**TO DO:** Return, with both end lines included, exactly what the data below holds from the line with "[00:00:29.55]" through the line with "[00:00:32.95]", though not the pictures.

[[ RECORDS PROVIDED open ]]

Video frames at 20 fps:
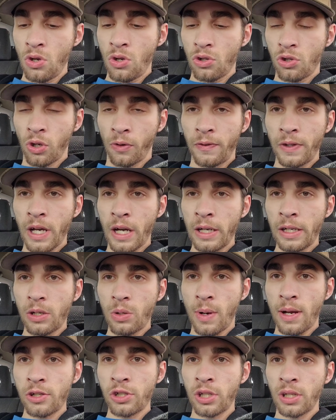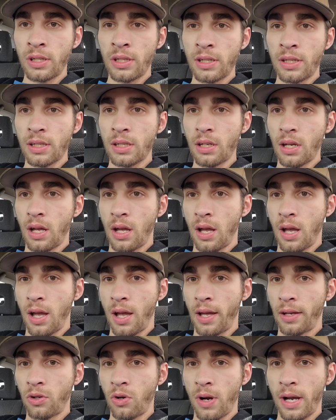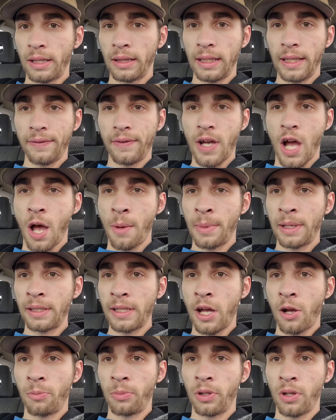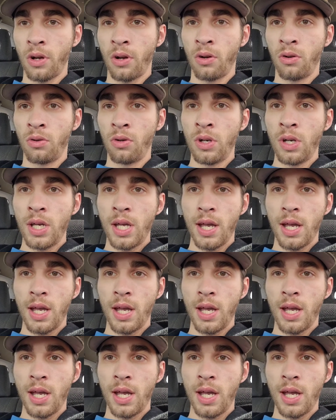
So if you got any questions, uh, go ahead and leave a comment down below.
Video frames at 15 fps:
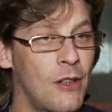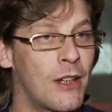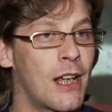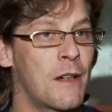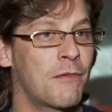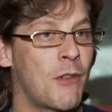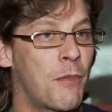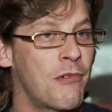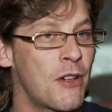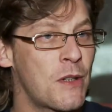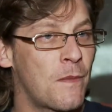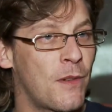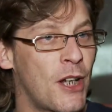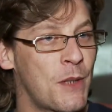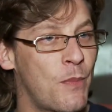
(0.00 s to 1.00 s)
look out for
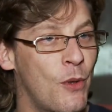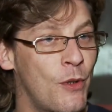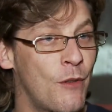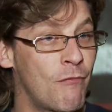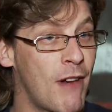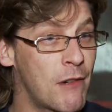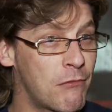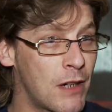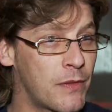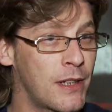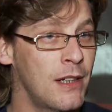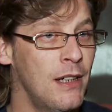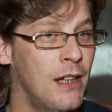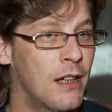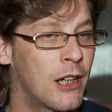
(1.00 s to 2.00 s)
Operation Flashpoint Red River,
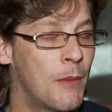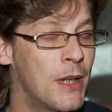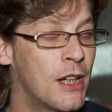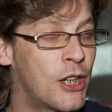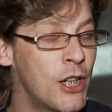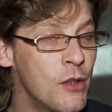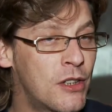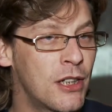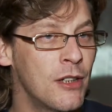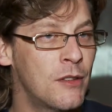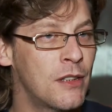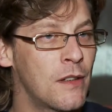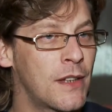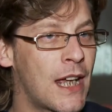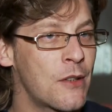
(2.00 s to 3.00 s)
coming Q2
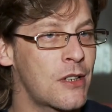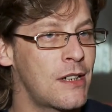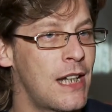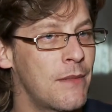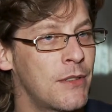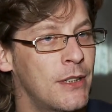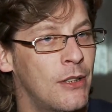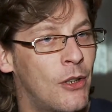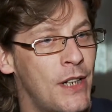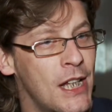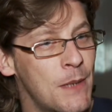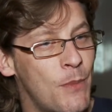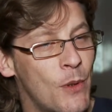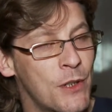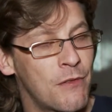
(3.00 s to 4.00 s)
2011 on
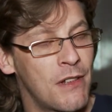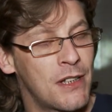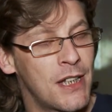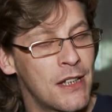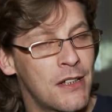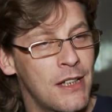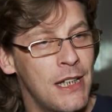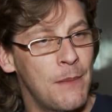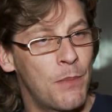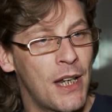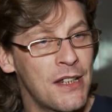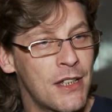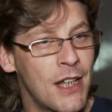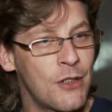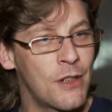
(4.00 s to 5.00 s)
Xbox 360,
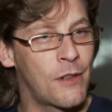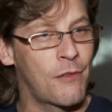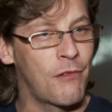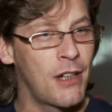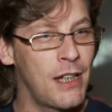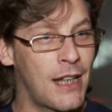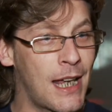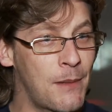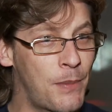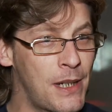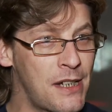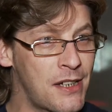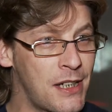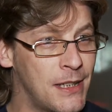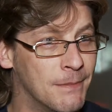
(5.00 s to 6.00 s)
PlayStation 3 and
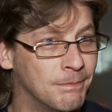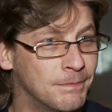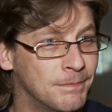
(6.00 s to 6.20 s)
PC.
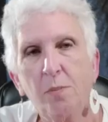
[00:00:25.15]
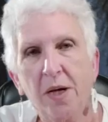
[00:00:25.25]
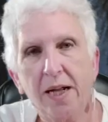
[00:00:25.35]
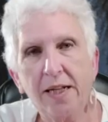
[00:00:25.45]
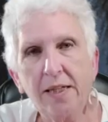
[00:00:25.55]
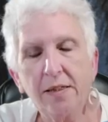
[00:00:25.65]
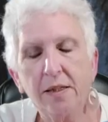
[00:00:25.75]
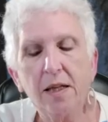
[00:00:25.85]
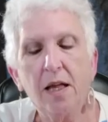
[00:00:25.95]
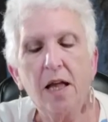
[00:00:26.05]
body,
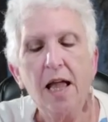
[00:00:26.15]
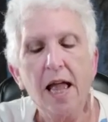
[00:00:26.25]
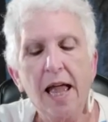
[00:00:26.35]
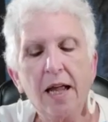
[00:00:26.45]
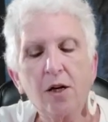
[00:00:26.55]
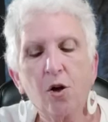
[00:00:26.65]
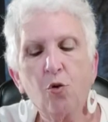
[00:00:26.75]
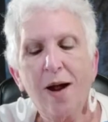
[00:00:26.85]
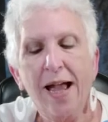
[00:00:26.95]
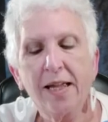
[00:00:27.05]
and
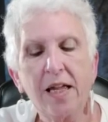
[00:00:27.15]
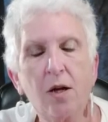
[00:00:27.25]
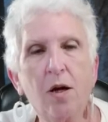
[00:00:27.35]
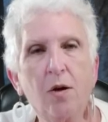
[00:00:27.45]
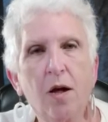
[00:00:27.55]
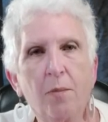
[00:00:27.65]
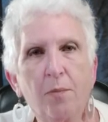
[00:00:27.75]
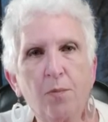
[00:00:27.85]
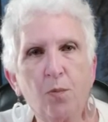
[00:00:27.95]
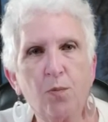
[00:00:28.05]
cracking
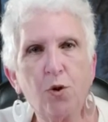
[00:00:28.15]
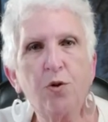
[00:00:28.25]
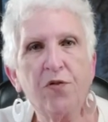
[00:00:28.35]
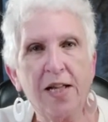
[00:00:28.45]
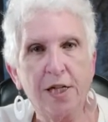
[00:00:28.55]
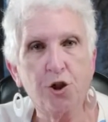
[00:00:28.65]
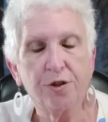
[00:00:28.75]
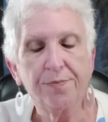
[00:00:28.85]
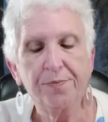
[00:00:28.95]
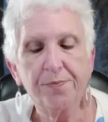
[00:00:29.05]
due to
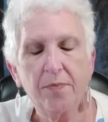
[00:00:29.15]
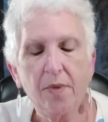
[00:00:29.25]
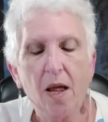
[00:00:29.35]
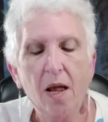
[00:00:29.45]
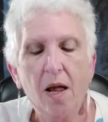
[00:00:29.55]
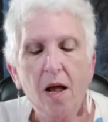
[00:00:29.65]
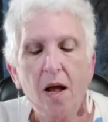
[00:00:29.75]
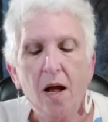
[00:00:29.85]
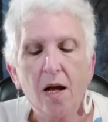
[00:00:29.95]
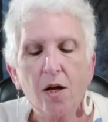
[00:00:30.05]
flexure.
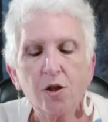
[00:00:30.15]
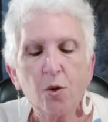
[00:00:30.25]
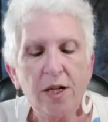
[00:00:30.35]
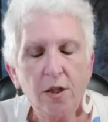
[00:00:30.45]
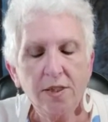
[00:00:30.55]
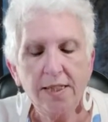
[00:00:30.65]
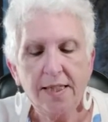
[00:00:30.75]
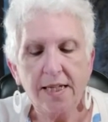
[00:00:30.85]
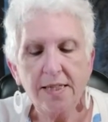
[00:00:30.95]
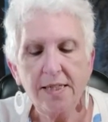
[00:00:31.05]
So we looked at
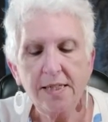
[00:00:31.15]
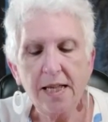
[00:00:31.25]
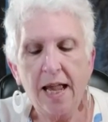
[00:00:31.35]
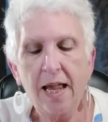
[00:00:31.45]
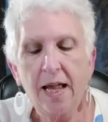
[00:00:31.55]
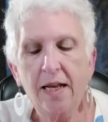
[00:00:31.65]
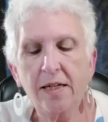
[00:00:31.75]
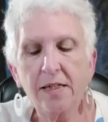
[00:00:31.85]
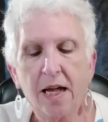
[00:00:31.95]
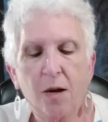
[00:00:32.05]
this,
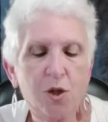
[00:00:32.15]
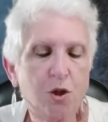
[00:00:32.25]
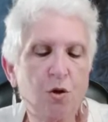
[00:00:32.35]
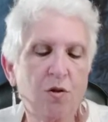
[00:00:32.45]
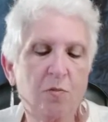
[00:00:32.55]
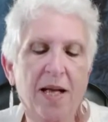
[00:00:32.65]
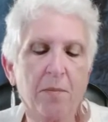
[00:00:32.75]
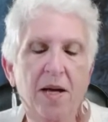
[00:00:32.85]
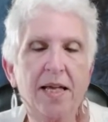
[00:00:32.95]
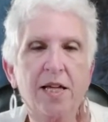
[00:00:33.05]
and I was told by
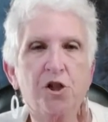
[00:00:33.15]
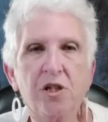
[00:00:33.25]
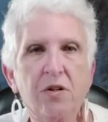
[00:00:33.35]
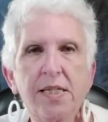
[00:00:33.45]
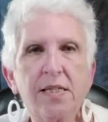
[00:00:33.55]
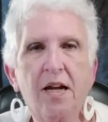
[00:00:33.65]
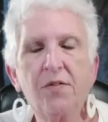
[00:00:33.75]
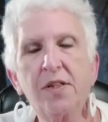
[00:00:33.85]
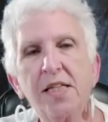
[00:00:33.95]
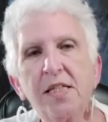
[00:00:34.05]
my engineering
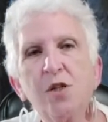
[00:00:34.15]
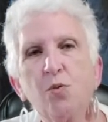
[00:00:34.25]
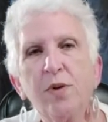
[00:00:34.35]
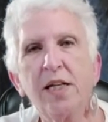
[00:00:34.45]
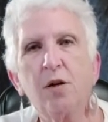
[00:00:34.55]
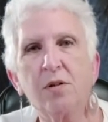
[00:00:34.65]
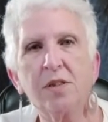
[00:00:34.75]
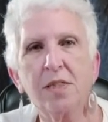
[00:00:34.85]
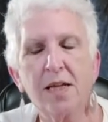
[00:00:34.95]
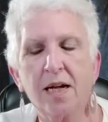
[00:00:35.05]
staff that this is a really
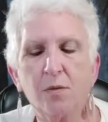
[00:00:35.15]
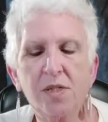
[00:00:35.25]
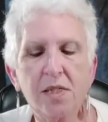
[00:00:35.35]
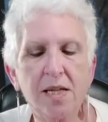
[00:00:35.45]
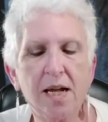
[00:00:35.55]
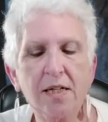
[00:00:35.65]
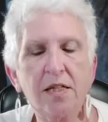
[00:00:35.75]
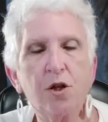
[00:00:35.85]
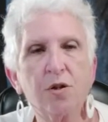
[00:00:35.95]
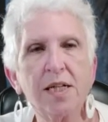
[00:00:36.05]
old design. It was designed
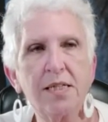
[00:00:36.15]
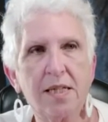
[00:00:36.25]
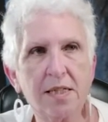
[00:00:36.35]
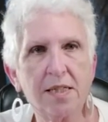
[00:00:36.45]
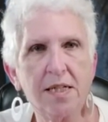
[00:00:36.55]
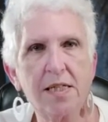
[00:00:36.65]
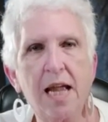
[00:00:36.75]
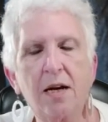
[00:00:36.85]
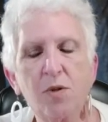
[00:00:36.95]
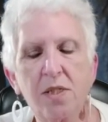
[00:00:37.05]
in the early 60s,
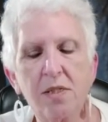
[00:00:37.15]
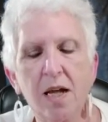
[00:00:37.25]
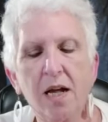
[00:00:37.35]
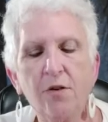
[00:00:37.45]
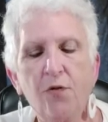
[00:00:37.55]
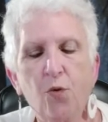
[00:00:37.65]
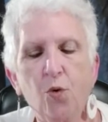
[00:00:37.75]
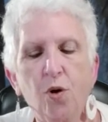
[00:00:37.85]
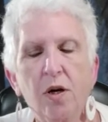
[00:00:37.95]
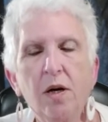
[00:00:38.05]
and it was designed
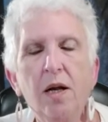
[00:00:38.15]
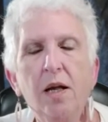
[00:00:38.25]
for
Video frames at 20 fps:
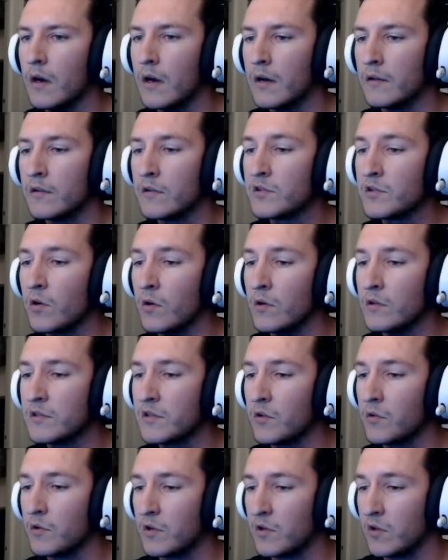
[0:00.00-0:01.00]
There's
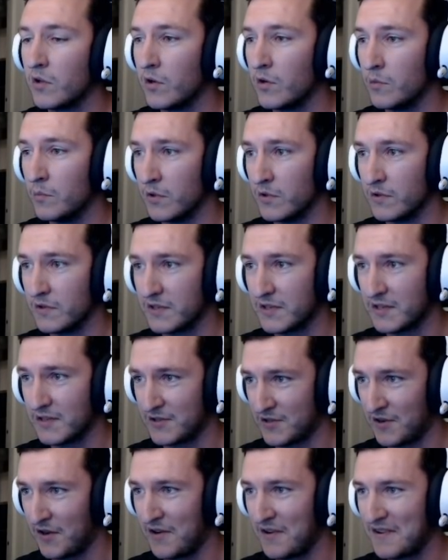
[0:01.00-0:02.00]
also global.
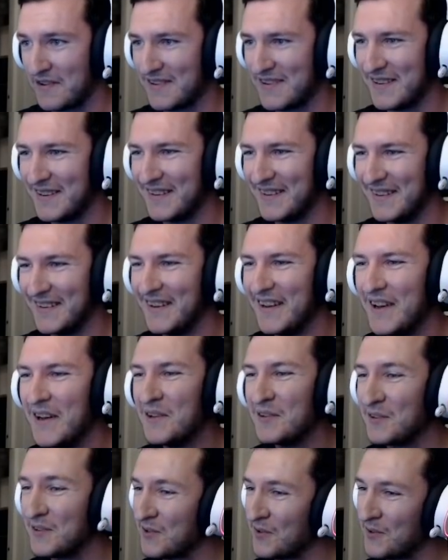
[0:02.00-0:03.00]
Sorry,
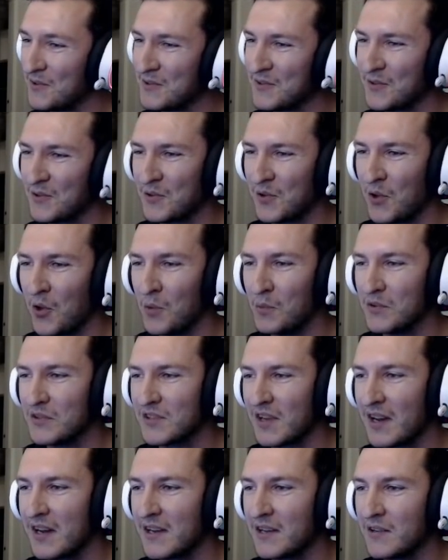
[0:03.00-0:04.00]
there's also global
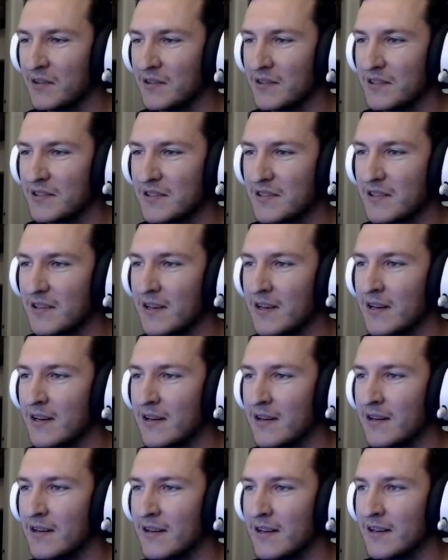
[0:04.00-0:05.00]
cycles
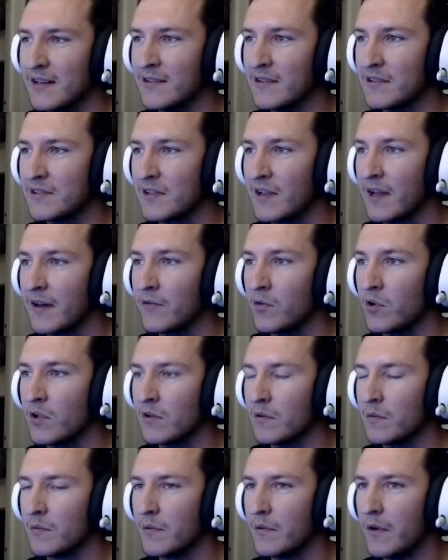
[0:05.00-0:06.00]
in this
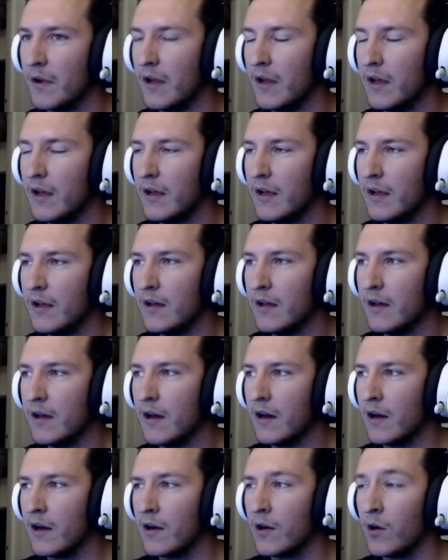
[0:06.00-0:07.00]
level.
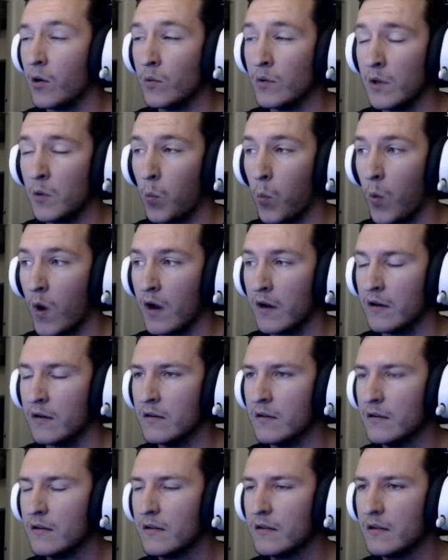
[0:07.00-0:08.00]
Only
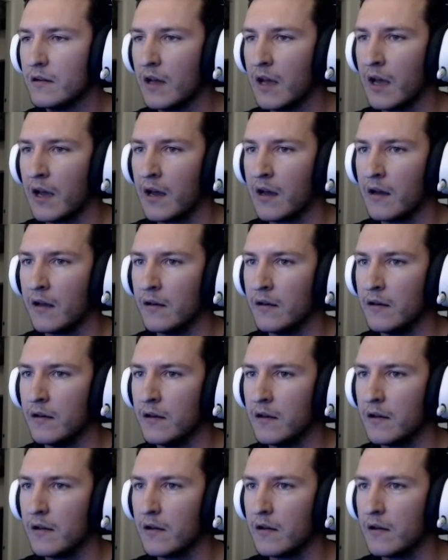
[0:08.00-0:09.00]
one,
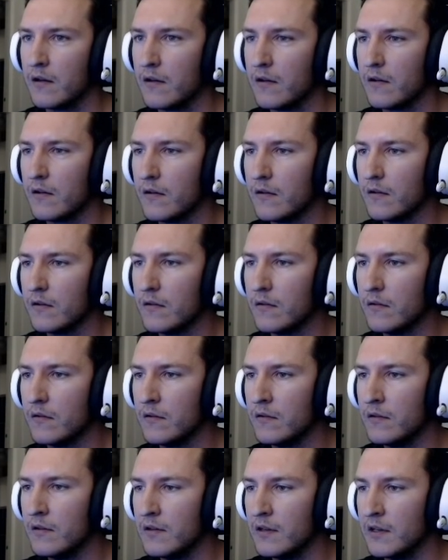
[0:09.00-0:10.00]
and
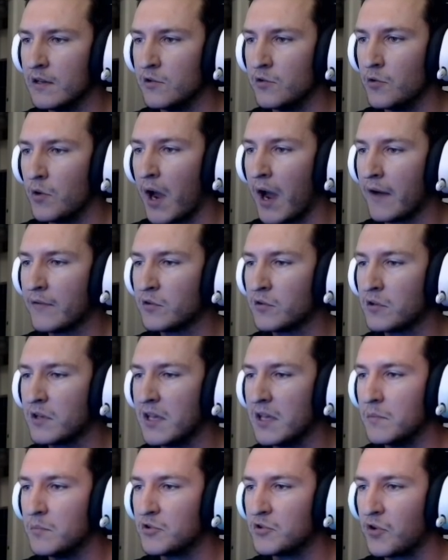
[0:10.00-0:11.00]
you have to
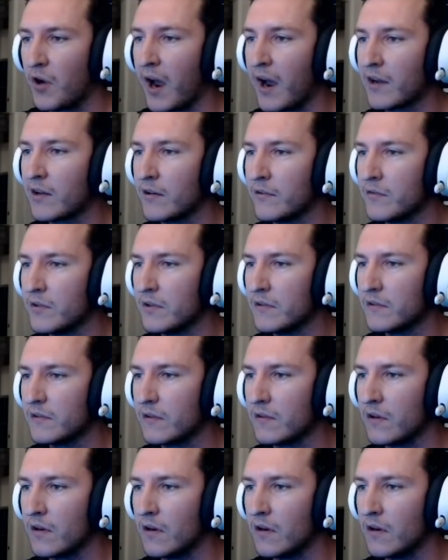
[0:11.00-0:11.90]
keep track of it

[[ RECORDS PROVIDED closed ]]

**EXERCISE OUTPUT:**
[00:00:29.55]
[00:00:29.65]
[00:00:29.75]
[00:00:29.85]
[00:00:29.95]
[00:00:30.05]
flexure.
[00:00:30.15]
[00:00:30.25]
[00:00:30.35]
[00:00:30.45]
[00:00:30.55]
[00:00:30.65]
[00:00:30.75]
[00:00:30.85]
[00:00:30.95]
[00:00:31.05]
So we looked at
[00:00:31.15]
[00:00:31.25]
[00:00:31.35]
[00:00:31.45]
[00:00:31.55]
[00:00:31.65]
[00:00:31.75]
[00:00:31.85]
[00:00:31.95]
[00:00:32.05]
this,
[00:00:32.15]
[00:00:32.25]
[00:00:32.35]
[00:00:32.45]
[00:00:32.55]
[00:00:32.65]
[00:00:32.75]
[00:00:32.85]
[00:00:32.95]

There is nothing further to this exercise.